Our Sales and Use Tax Subcommittee Report also reflects legislation now requiring exemption certificates to support exemptions available for otherwise taxable employment services (i.e., essentially leased employees) when the personnel are:

  1. not under the direct control of the purchaser who is acting as a contractor / subcontractor;
  2. used to provide medical / health services;
  3. provided under a permanent assignment / one-year contract;
  4. provided within an affiliated group; or
  5. resold through another employment service agency.

Not providing the exemption certificate is a trap for the unwary, especially when it is clear the transaction is nontaxable, as would be the case for exemptions 1 – 4. Proposed legislation is anticipated to clarify that an exemption certificate is not required when the transaction is never taxable in such circumstances.
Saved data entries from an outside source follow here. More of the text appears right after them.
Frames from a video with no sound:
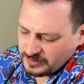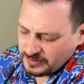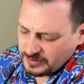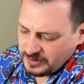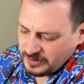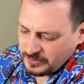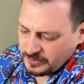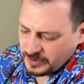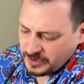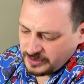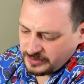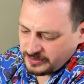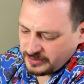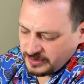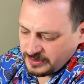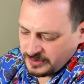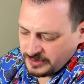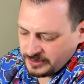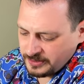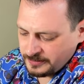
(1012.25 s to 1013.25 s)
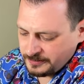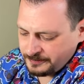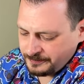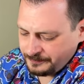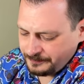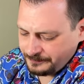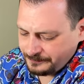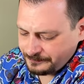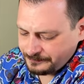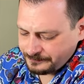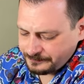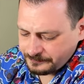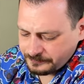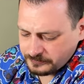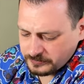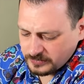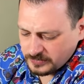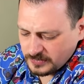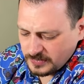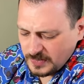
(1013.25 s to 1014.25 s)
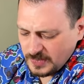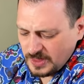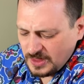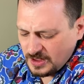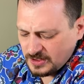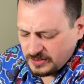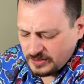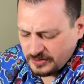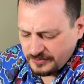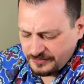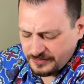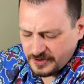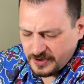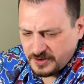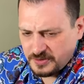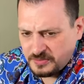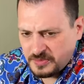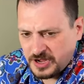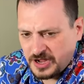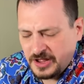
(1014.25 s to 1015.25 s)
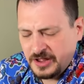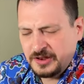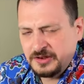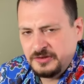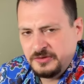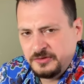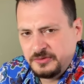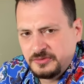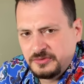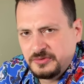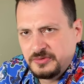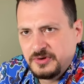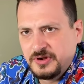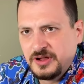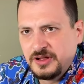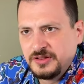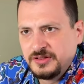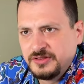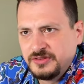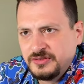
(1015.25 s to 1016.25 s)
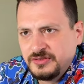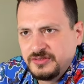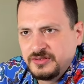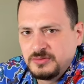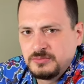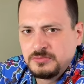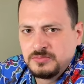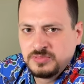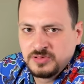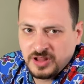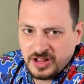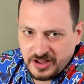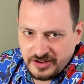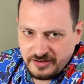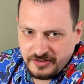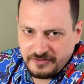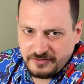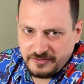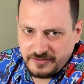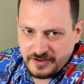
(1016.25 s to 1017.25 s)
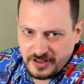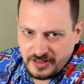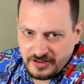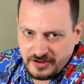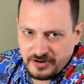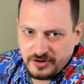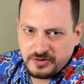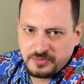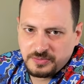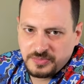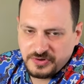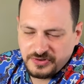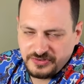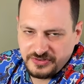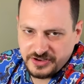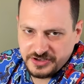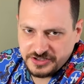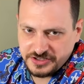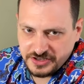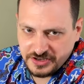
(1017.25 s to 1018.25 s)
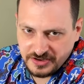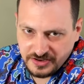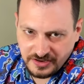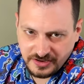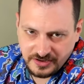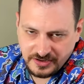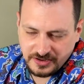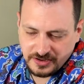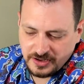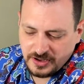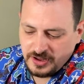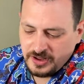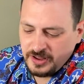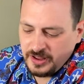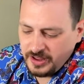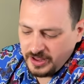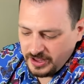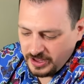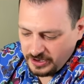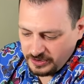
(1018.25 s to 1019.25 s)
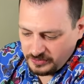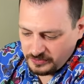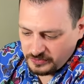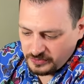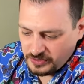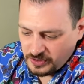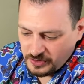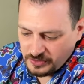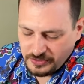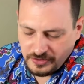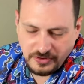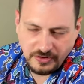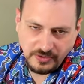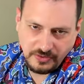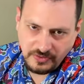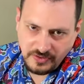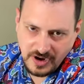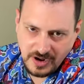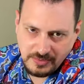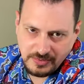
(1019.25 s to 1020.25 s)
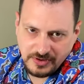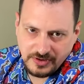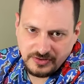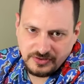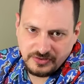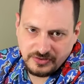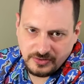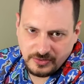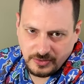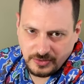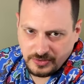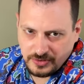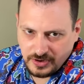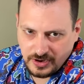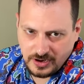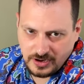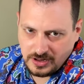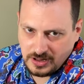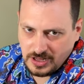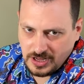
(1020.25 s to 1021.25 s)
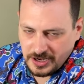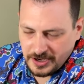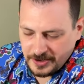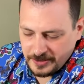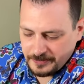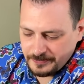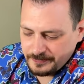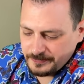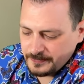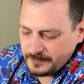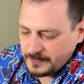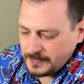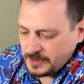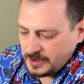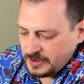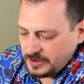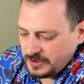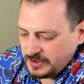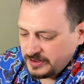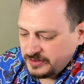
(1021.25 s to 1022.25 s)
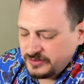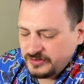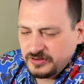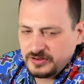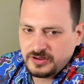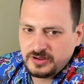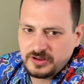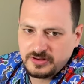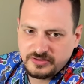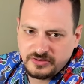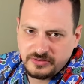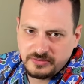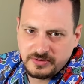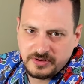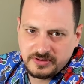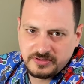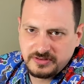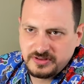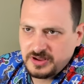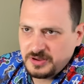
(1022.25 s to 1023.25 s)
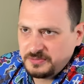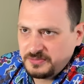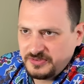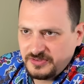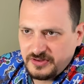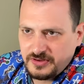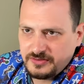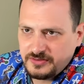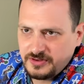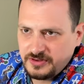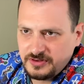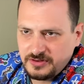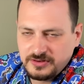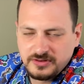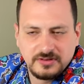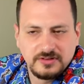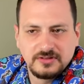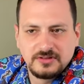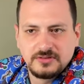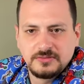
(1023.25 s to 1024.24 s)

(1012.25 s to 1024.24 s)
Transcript: do it. A good friend of mine runs Blood Feather Precision in Roanoke Rapids, North Carolina. It's a gunsmith Type 7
Nonetheless, to be fully protected, providers of leased employees should always obtain an exemption certificate if they are not collecting tax.

Finally, although we have a new exemption with respect to “digital advertising” services, Ohio businesses must be careful if there is still a significant aspect of “electronic information services” being provided as a component of the service. This could include the ability to run reports electronically or otherwise manipulate analytics to gauge the effectiveness of the business’ online presence. The Department is taking the position that the whole transaction could still be taxable if the electronic information service portion of the service provides a significant benefit to the consumer. Appropriate planning needs to be in place to minimize such an occurrence.